[What this task involves]
Please keep pictures out of the copy, and print exactly the lines from the one containing "[0:02.13-0:02.67]" through the end of the records.

Collected data

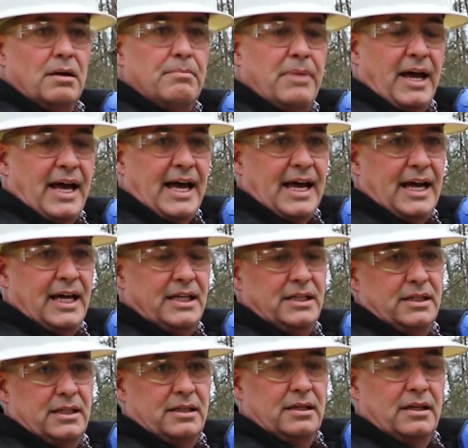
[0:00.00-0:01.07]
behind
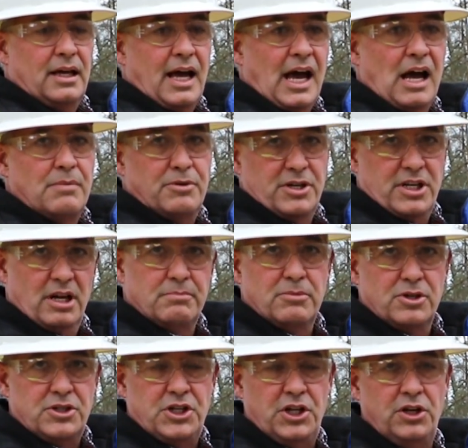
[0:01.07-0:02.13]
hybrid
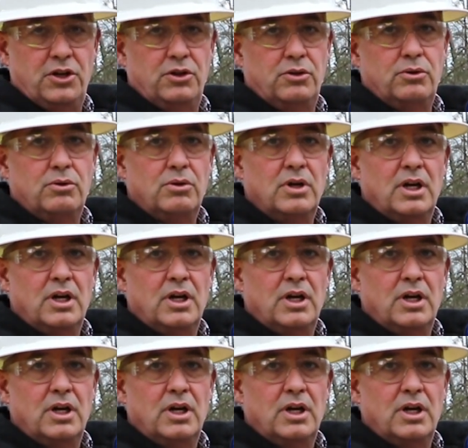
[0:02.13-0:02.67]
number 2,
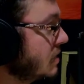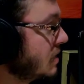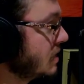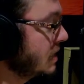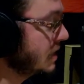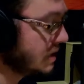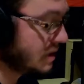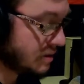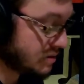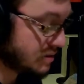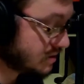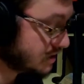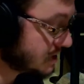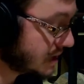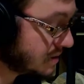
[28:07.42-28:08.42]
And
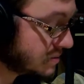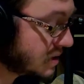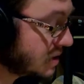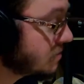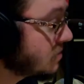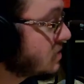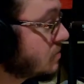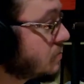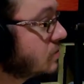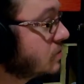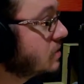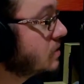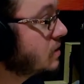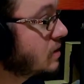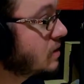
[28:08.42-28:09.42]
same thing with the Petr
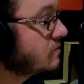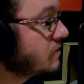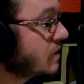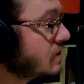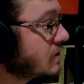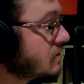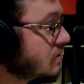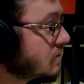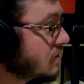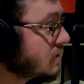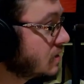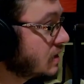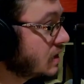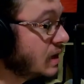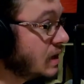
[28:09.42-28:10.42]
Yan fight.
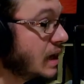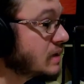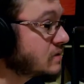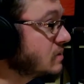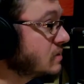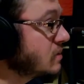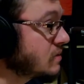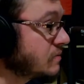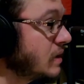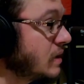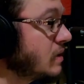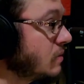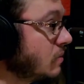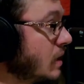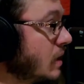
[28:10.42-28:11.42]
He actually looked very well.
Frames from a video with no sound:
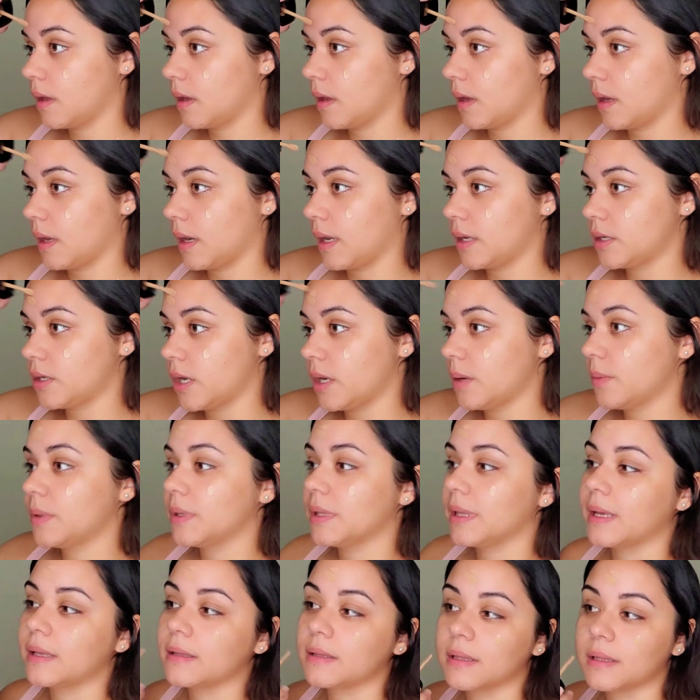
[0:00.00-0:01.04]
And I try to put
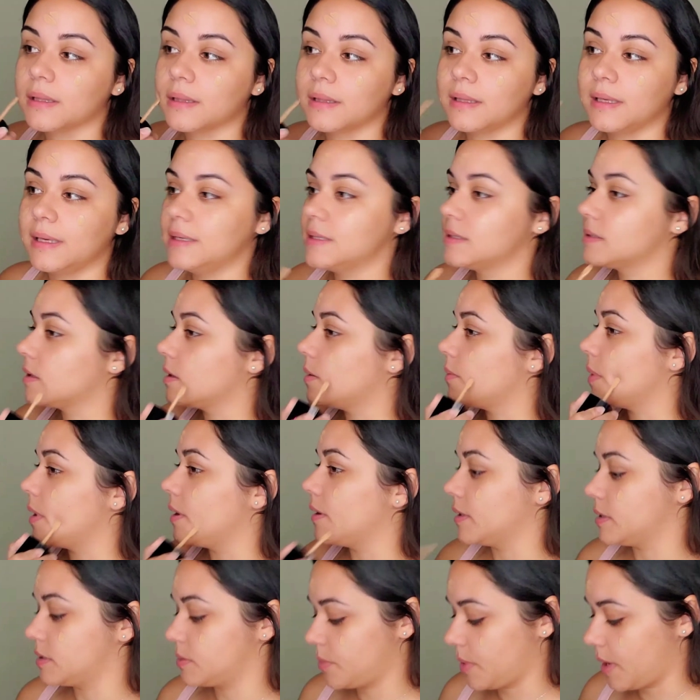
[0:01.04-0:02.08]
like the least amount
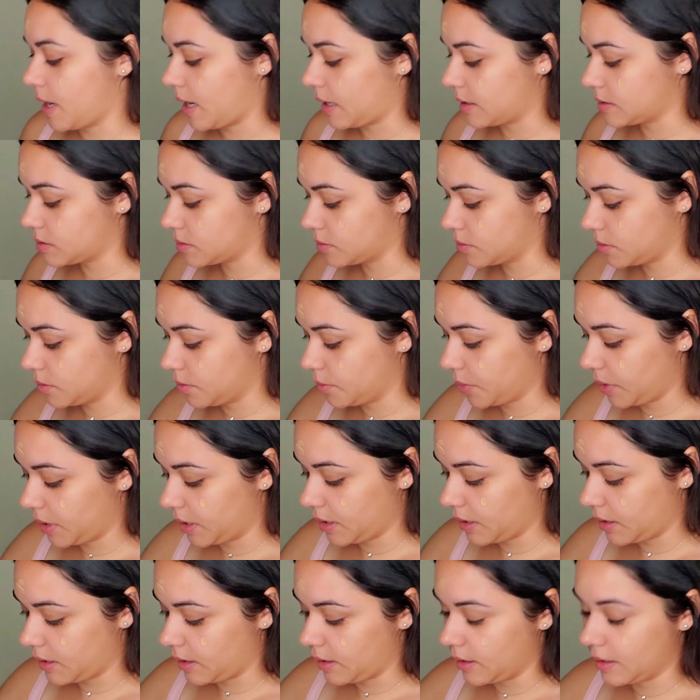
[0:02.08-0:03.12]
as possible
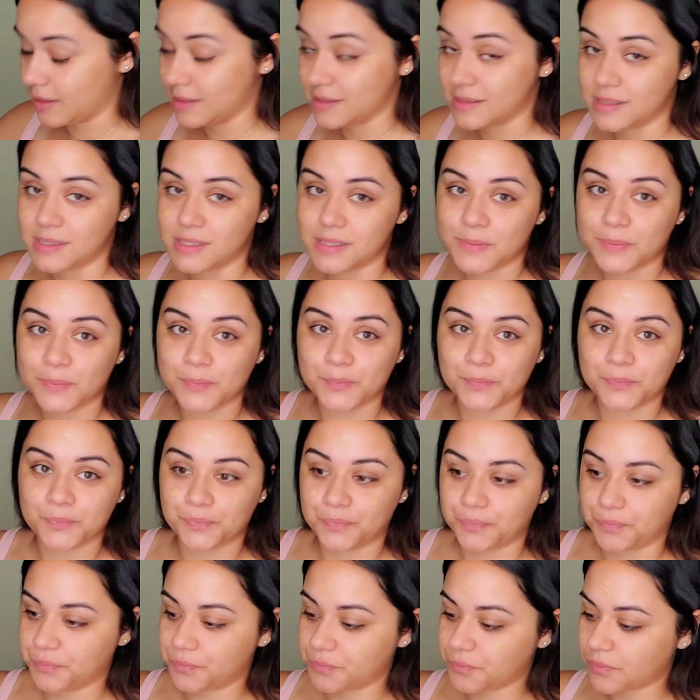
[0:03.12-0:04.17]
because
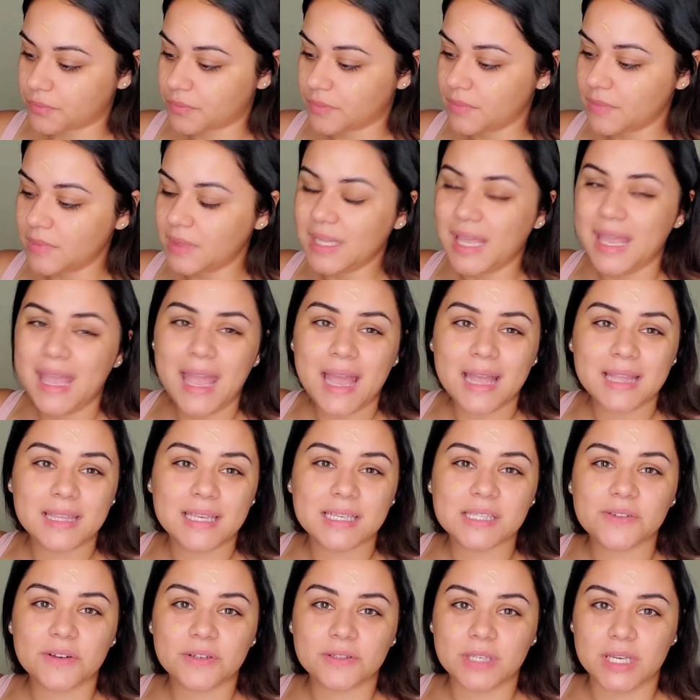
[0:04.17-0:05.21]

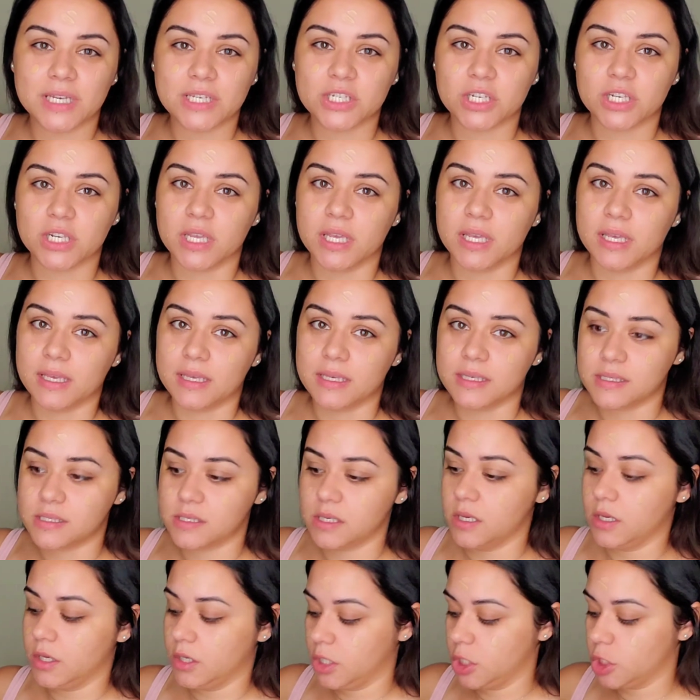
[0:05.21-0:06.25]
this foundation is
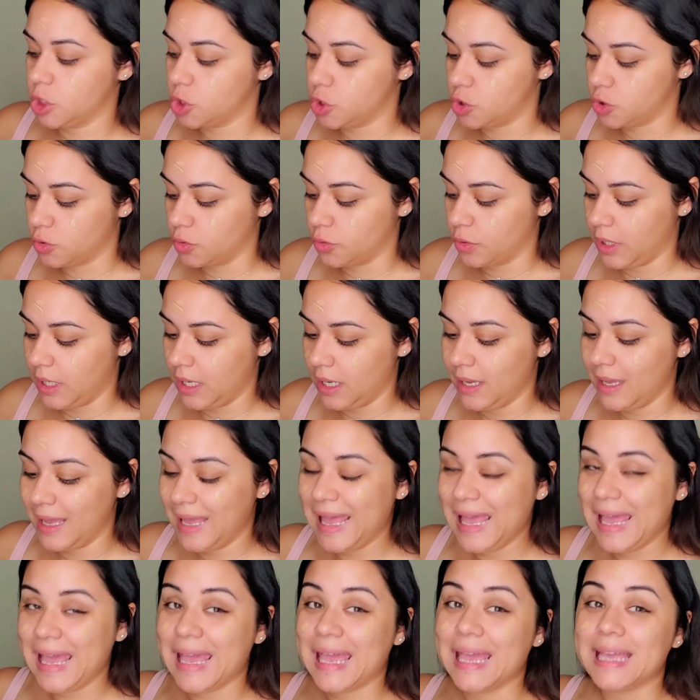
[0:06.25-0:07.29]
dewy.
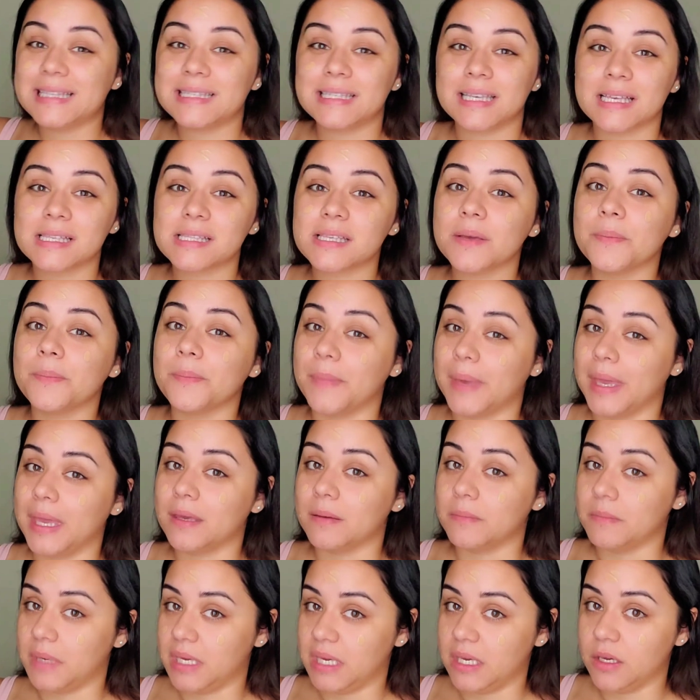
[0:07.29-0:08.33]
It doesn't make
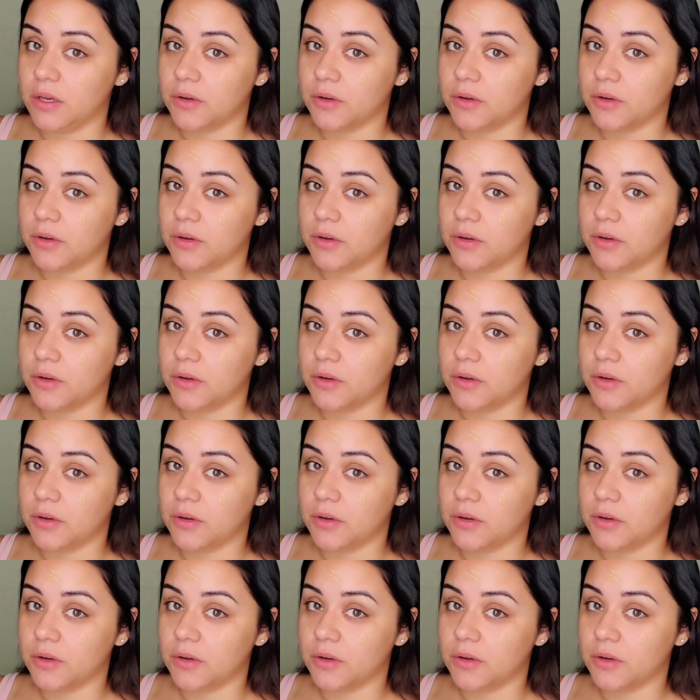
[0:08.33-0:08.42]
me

[Answer to the problem]
[0:02.13-0:02.67]
number 2,
[28:07.42-28:08.42]
And
[28:08.42-28:09.42]
same thing with the Petr
[28:09.42-28:10.42]
Yan fight.
[28:10.42-28:11.42]
He actually looked very well.
Frames from a video with no sound:
[0:00.00-0:01.04]
And I try to put
[0:01.04-0:02.08]
like the least amount
[0:02.08-0:03.12]
as possible
[0:03.12-0:04.17]
because
[0:04.17-0:05.21]

[0:05.21-0:06.25]
this foundation is
[0:06.25-0:07.29]
dewy.
[0:07.29-0:08.33]
It doesn't make
[0:08.33-0:08.42]
me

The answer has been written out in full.